'After all I've done for you!
You should be grateful,' the world tells us. But it is hard to be grateful when
things go wrong all the time, when our hopes are disappointed, when people and
events fall short of our expectations or cause us grief. Even when we tolerate
people in general - because they are there and we
can't do much about it, like the ones in the queue in front of you or in the
traffic jam, or the ones that fill the supermarket or the holiday destination
that you would have liked to enjoy in private - we are not often grateful that they are there at all.
It is easier to muster up a
little gratitude for advantages you enjoy, when you compare yourself with
people who do not have them. Comparative gratitude is of the 'There but for the
grace of God go I' mentality, or 'I can't complain (though I should like to),
because (I am glad to say) other people have it (even) worse.' In fact, 'Can't
complain' is how the English express positive enthusiasm.
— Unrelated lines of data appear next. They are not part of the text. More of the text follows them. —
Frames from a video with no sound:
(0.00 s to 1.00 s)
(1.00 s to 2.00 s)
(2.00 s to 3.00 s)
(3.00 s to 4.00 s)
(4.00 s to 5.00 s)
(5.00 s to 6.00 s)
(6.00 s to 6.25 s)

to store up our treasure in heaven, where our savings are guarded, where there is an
So if you were to take a piece of paper and write
down what you have to be grateful for - I hope you will take the time to
actually do this, for reasons that will become apparent - the list might begin
with physical comforts and personal gratifications, such as having a roof over
your head, or your equivalent of the villa in Spain I mentioned in a previous post.
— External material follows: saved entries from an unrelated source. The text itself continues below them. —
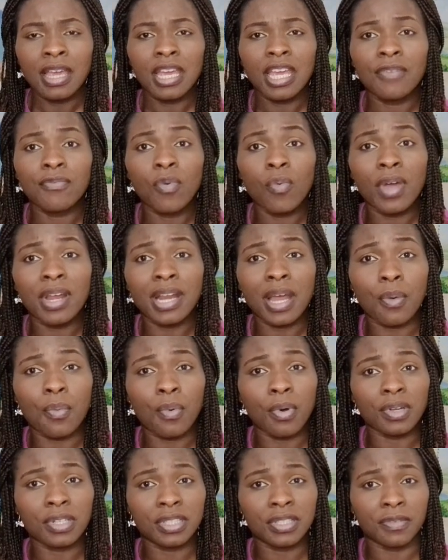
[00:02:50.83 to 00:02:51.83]
Even when I
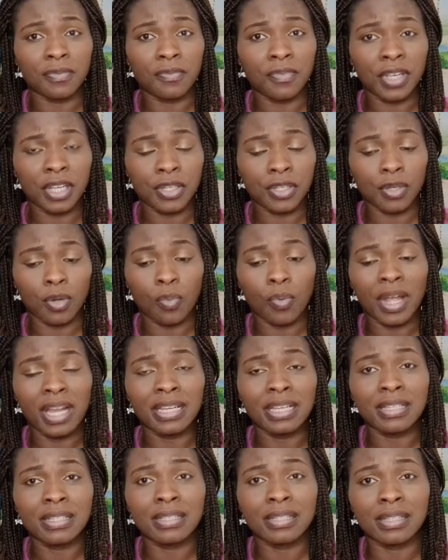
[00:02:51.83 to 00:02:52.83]
watched the video,
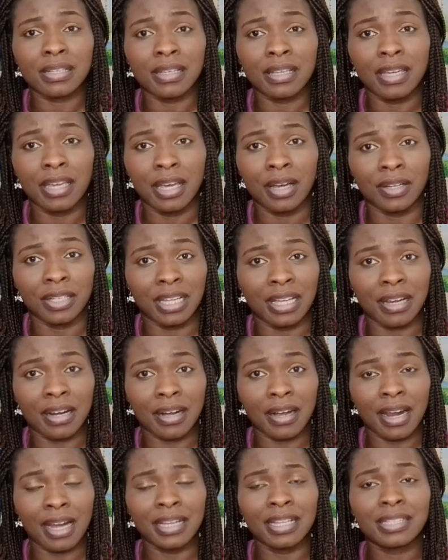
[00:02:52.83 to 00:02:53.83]
when this girl, they
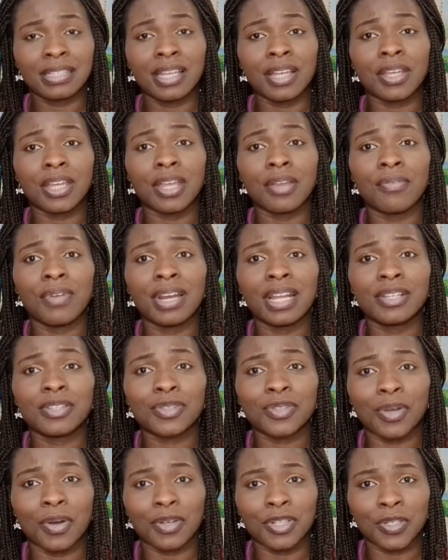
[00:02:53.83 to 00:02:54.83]
cried, it
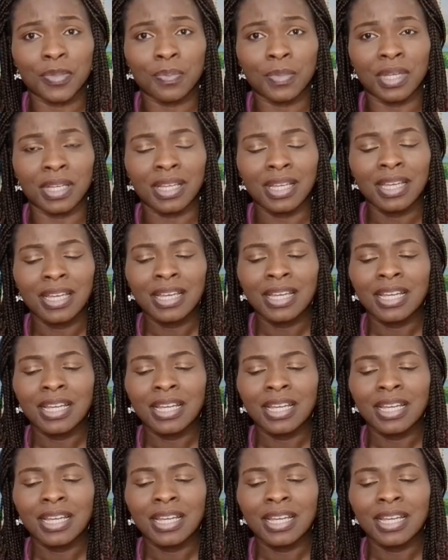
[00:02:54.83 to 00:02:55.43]
really touched me.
Often these items represent a source of comfort or at least a reprieve from
pain, worry, existential terror. We can be fervently grateful, if not exactly
that there are so many people out there suffering unspeakable abuses and
deprivations, but that we are not, for the moment, one of them. This is gratitude
of the guilty mentality: I may not be wholly free of grievances, and if a genie
were to obligingly pop out of the bottle, I could suggest improvements to my lot,
but I do not want to seem ungracious, in case fate turn peevish and withdraw
such privileges as I have.
Then look around you: there may be things you treasure that serve to remind you of the special people and interests that are part
of your personal history and help to make you what you (think you) are. This is
gratitude of the 'How nice to be me' mentality. We are grateful for the kindly
familiar, for the unchallenging, and for whatever recalls our happy moments; or
like a thing of beauty that is a joy forever, brings us happiness every time we
see or think of it.
And now we are getting closer to true appreciation. Never
mind how partial and disgruntled your gratitude may be, every little helps, as
Tesco helpfully would have us keep remembering. Gratitude takes practice - you need to develop your weakened ability to
be grateful - for we are so full of fear that we forget to remember how much there is to love. Defensiveness blinds us to
the joy that is always quietly hovering in the wings, just waiting to be called into
view. You cannot love what you do not
appreciate, for fear makes appreciation impossible (T6 I 17)
The more you look at, search your mind for, pay
attention to and dwell upon anything and anyone with appreciation - when you
acknowledge receipt, as it were, of an unexpected parcel of happiness - you
discover that gratitude cannot be demanded, or owed.
It is a gift, not from you to someone else, but from you to yourself. Or
rather, from your Self to your Self. When your heart and mind fill with
gratitude, the more complete you become, overflowing your own
boundaries, washing away your petty dissatisfactions in a rising tide of thankfulness.
True gratitude is indistinguishable from unconditional love. You feel loved and
loving in equal measure, because they are the same.